*Required action:*
Could you reproduce every record below exactly, excluding all pictures?
** Material to process follows **
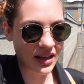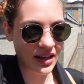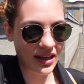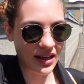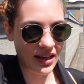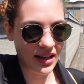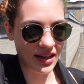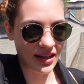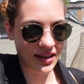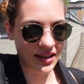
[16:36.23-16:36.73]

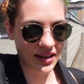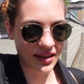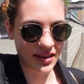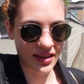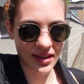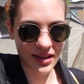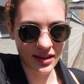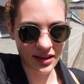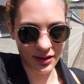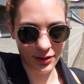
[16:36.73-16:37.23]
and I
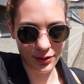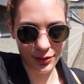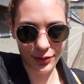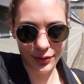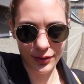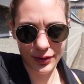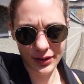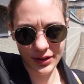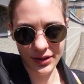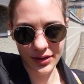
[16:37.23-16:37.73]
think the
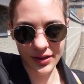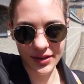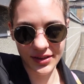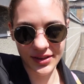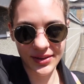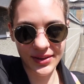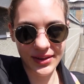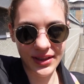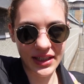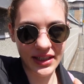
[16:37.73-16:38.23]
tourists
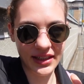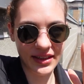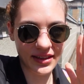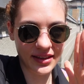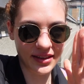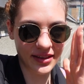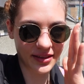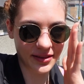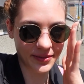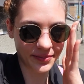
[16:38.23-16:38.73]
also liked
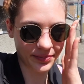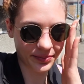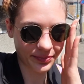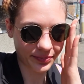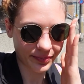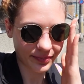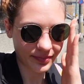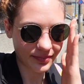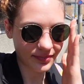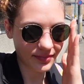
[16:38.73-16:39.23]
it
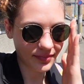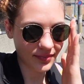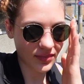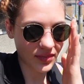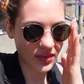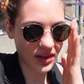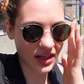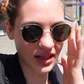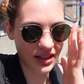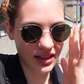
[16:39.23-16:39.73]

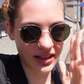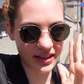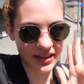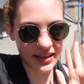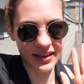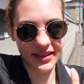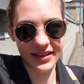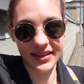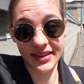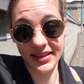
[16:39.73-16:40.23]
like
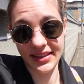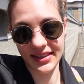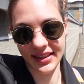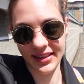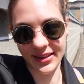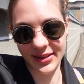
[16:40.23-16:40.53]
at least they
** End of Material to process **
*Exercise solution:*
[16:36.23-16:36.73]

[16:36.73-16:37.23]
and I
[16:37.23-16:37.73]
think the
[16:37.73-16:38.23]
tourists
[16:38.23-16:38.73]
also liked
[16:38.73-16:39.23]
it
[16:39.23-16:39.73]

[16:39.73-16:40.23]
like
[16:40.23-16:40.53]
at least they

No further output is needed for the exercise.